Honestly, I about laughed out loud when this said scene went down and just as all the credible emotional weight of the story swirls down the lou, so does any semblance of a connection I had with these characters. From that point, this was like watching a perfume commercial as the family stops being realistic and starts being actors. It’s just obscure and arty fartsy to a fault and I was disappointed to find myself thinking nothing but “Well, that wasn’t worth twelve bucks,” during the final minutes instead of feeling like my foundation had just been shaken the hell up.

But lucky for Guadagnino, Tilda Swinton does go all out and bares every last inch as Emma Recchi, our cheeky mother with a weak spot for men in aprons. Her performance only gets better with time, but the bummer of the matter is that Emma has the same problems going for her that the script as a whole does. There’s just not enough of a contrast from her mentality when we first meet her to make her ultimate “development” as a character feel genuine, instead, it just feels…weird. Her acting doesn’t quite salvage the faults, but it does make me want to finally give Michael Clayton a shot because she sure has some chops, even if she does look like she’s scared shitless almost all the time.

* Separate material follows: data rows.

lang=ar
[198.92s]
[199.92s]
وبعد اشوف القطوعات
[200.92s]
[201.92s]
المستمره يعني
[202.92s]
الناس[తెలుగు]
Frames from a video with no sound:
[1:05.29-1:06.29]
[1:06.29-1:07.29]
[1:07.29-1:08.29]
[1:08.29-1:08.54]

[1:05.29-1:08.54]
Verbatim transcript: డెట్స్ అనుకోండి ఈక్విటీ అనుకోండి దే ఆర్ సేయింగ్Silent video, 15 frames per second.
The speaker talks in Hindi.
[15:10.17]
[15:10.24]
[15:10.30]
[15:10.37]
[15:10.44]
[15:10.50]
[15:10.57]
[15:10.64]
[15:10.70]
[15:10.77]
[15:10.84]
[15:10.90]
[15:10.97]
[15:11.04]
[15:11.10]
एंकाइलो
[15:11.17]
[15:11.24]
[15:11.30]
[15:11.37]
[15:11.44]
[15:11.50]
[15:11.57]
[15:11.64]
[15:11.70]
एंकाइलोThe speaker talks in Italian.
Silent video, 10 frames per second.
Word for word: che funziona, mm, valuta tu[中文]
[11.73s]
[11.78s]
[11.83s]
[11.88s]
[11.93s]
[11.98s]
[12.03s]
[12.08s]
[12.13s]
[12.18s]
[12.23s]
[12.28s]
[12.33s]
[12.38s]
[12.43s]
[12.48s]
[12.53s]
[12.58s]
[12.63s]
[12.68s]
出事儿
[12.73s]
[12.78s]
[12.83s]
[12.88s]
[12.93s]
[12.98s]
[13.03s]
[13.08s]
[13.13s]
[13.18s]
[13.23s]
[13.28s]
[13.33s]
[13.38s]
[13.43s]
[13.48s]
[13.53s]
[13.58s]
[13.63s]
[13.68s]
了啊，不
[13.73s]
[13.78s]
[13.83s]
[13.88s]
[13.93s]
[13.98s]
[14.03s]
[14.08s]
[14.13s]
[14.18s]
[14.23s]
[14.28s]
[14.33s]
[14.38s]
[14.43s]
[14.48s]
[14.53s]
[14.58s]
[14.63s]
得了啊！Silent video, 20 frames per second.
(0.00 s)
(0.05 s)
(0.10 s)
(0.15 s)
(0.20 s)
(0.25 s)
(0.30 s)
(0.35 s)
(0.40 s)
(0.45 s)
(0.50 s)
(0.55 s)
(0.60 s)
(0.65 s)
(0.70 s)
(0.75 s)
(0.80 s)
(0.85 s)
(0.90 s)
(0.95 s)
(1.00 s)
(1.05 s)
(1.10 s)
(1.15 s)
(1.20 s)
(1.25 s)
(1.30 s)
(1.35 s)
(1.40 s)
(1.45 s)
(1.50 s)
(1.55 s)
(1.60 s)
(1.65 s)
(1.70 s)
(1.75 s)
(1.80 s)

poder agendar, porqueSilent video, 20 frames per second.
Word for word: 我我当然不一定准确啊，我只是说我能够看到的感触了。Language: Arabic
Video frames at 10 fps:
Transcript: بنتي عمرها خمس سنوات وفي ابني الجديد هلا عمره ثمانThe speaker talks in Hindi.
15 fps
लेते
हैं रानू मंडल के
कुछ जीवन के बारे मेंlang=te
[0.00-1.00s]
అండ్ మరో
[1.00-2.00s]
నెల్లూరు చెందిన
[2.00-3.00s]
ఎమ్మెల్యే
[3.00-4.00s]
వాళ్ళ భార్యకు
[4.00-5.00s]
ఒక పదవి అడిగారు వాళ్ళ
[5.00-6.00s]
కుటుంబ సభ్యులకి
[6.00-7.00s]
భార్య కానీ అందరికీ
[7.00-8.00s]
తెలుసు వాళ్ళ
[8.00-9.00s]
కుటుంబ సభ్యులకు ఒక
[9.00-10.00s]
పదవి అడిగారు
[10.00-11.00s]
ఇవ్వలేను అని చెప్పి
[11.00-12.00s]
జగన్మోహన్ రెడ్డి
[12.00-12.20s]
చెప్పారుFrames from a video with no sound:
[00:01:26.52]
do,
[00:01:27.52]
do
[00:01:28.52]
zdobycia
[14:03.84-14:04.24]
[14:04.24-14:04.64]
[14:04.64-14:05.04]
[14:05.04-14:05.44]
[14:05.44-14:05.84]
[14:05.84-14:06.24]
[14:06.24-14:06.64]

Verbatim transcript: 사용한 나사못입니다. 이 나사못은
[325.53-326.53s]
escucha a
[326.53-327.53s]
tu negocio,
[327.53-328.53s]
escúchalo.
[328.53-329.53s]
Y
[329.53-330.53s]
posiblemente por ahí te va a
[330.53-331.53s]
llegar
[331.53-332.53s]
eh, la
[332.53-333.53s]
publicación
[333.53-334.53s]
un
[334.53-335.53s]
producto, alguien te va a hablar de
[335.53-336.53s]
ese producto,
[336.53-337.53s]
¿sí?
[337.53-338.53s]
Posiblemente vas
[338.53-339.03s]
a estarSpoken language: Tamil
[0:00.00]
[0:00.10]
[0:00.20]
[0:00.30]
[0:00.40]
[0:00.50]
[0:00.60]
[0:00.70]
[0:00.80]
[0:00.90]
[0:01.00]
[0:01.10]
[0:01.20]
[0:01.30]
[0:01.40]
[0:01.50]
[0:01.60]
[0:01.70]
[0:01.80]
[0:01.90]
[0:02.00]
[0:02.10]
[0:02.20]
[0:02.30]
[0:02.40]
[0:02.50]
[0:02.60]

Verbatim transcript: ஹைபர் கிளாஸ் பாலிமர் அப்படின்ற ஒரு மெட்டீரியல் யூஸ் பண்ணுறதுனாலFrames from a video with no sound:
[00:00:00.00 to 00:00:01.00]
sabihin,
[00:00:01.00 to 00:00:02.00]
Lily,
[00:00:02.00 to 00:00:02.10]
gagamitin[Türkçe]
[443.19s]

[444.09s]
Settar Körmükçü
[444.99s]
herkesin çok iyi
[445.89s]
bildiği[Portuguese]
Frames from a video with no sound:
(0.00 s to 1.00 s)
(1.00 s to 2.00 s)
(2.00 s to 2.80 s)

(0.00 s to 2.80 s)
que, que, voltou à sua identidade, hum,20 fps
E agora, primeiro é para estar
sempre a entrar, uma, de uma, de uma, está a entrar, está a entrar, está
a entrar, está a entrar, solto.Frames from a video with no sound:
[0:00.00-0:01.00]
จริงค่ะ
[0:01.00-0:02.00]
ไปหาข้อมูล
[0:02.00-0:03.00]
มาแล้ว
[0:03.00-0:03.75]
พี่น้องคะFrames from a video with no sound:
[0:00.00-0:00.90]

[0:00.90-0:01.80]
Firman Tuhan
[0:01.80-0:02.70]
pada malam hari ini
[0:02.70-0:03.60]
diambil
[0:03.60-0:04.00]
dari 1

I really thought I was going to like I Am Love, the trailers had this A Single Man vibe going for ’em that drew me in immediately, I’m always searching for that next great subtle movie about real people with real problems, and even though Guadagnino nails it on the visuals and the mood, that last Act really was a fucking disaster. Not a bad movie, there’s just a lot going on all at once, a lot of which doesn’t get the focus it deserves in light of how it relates back to Emma’s storyline, and even though it’s pretty unfocused, there are some fantastic gems that make the trip worthwhile.

On that note, there really is something wonderful about Swinton’s character and how she allows herself to get swept off her feet by life in its most innate, indulgent and everyday forms, and even though I was a tad harsh on the ending, the first two Acts are something to admire. I don’t know, this movie is an experience on many levels and even though I might not have “gotten it” on my first viewing, I’m open to giving it another shot in like twenty years or so when I’ve hit rock bottom during my inevitable mid-life crisis. Here’s to hoping it’ll finally click.

Good times.

3 Comments leave one →
  1. July 31, 2010 8:21 pm

    Michael Clayton is INCREDIBLE! How have you not seen it? Tilda Swinton in that movie was lightyears better than Tilda in this movie.

    I gave this movie a straight up F, the only one I’ve ever given. This crap was sooooo stinking bad. I laughed through the end. Never have I been so unmoved by a piece of cinema. Please, for the love of God, give Jennifer Aniston a Best Actress nomination for “The Bounty Hunter” instead of Tilda for this!

    • August 2, 2010 8:28 am

      hahaha, that last half-hour or so was nothing short of God-awful. but you’ve convinced me on Clayton, will finally watch it now. will report back.